Risk communication and community engagement:

  • Risk and Community Engagement (RCCE) advocacy and communication activities are ongoing.
  • Two Nipah hotline numbers, one at IEDCR and the other at ICDDR, B, have been activated with the aim of collecting official and unofficial reports on Nipah cases and also to satisfy general inquiries of the public about Nipah and other infectious diseases.

WHO risk assessment

WHO rates overall risk as high at the national level for the following reasons:

  1. Although cases of Nipah virus infection have been reported in Bangladesh almost every year, 11 cases and eight deaths have already been reported in 2023, which is unusual compared to the past seven years.
  2. The death rate due to Nipah virus infection is high (73%). The initial signs and symptoms of Nipah virus infection are nonspecific, and the diagnosis is often not suspected at the time of presentation. This can hinder accurate diagnosis and create challenges in outbreak detection, timely and effective infection control measures, and outbreak response activities.
  3. There are currently no specific drugs or vaccines available for Nipah virus infection although the World Health Organization has designated Nipah as a priority disease for the WHO Research and Development Scheme. Intensive supportive care is recommended for severe respiratory and neurological complications.
  4. Currently, the level of awareness among the general population remains low, despite ongoing efforts to communicate about the risks and community involvement.
  5. There has already been one case of suspected human-to-human transmission during the current outbreak, and secondary cases were previously reported in Bangladesh.
  6. Fruit bats or flying foxes (Patyrops species.), the natural reservoir of Nipah virus, is present in Bangladesh and the genetic diversity of Nipah virus isolated from infected persons in Bangladesh indicates high diversity of the virus in the wildlife reservoir and frequent spread of the virus from its reservoir to the population.

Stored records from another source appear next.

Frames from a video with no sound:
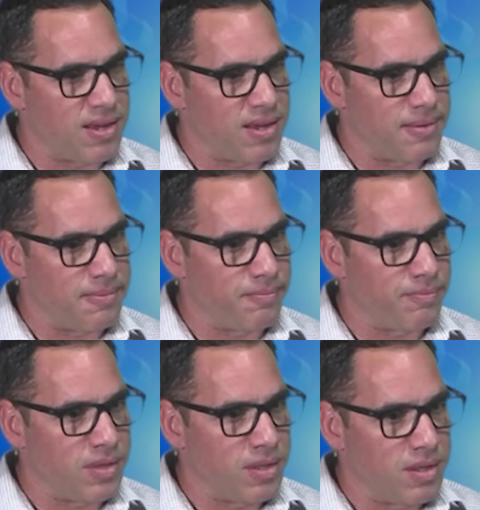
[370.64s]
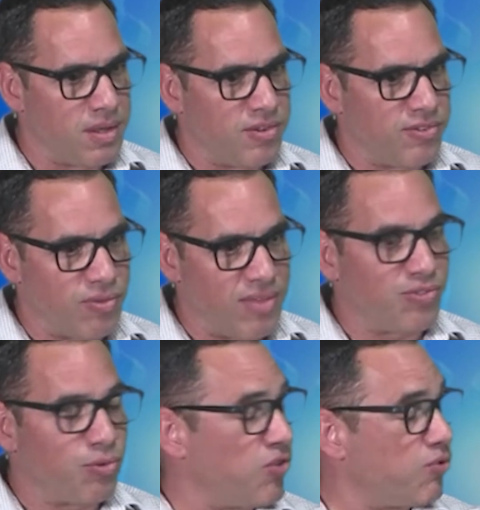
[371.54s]
um, so that's
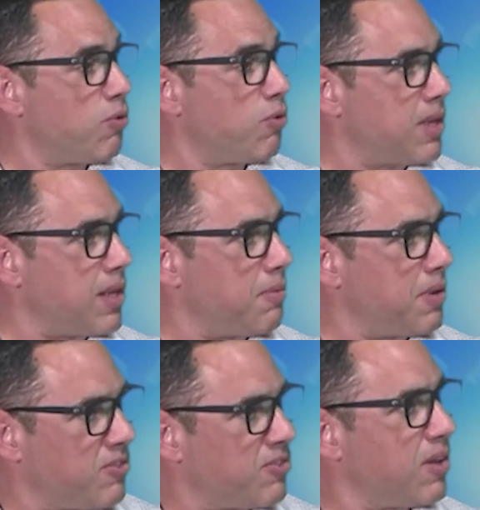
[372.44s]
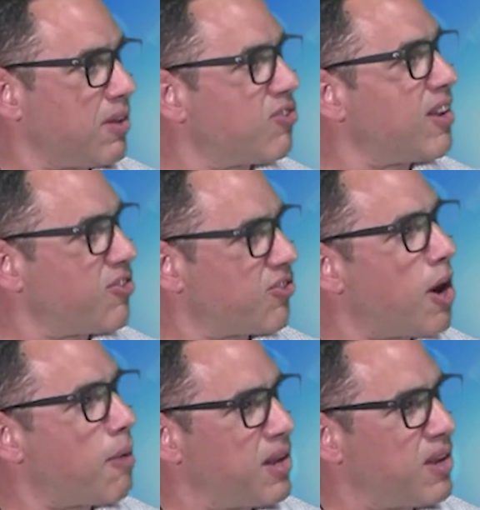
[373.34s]
what drew me because it, it's a nice
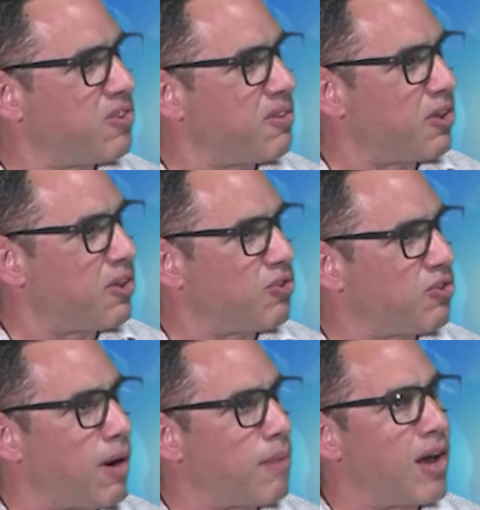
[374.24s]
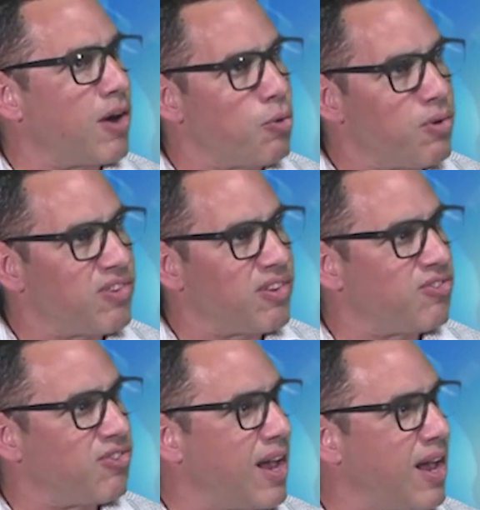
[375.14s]
combination of those two. I'm not always
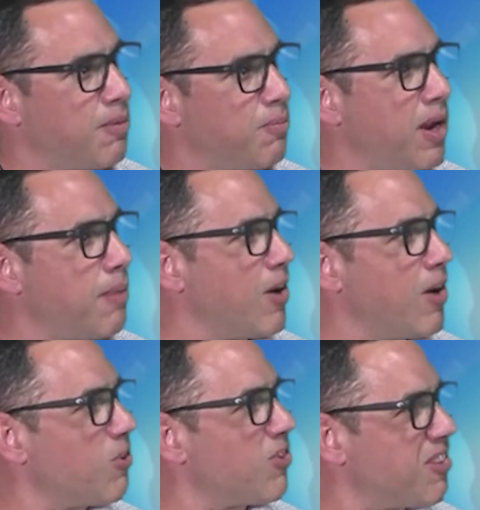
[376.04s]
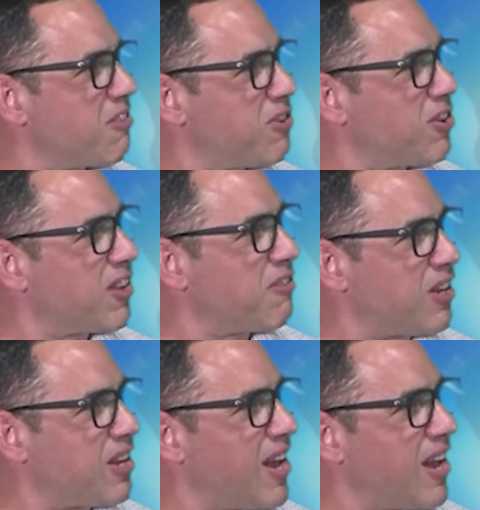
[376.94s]
inside, but I'm not always in the field every
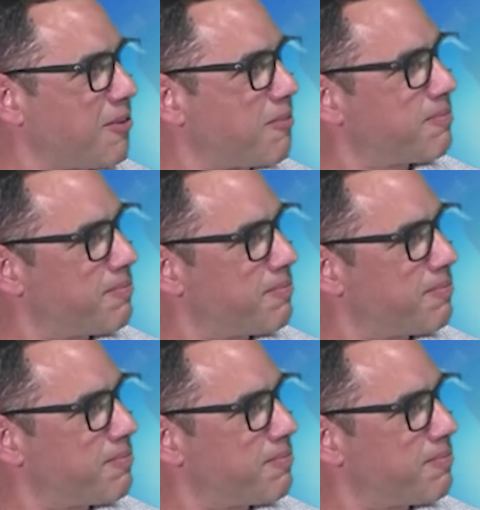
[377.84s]
day. Yeah, I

The risk at the regional level is moderate as Rajshahi district borders India. Although there have not been any cases of cross-border transmission by humans previously, this risk remains given the common ecological pathway of the natural host of the virus (fruit bats or flying foxes) and its presence between domestic animals and humans previously in both countries. India has also had previous outbreaks of Nipah virus infection.

The global risk assessment is low given the lack of a natural host in many countries and the fact that there were no previous cases outside of Bangladesh, India, Malaysia and Singapore.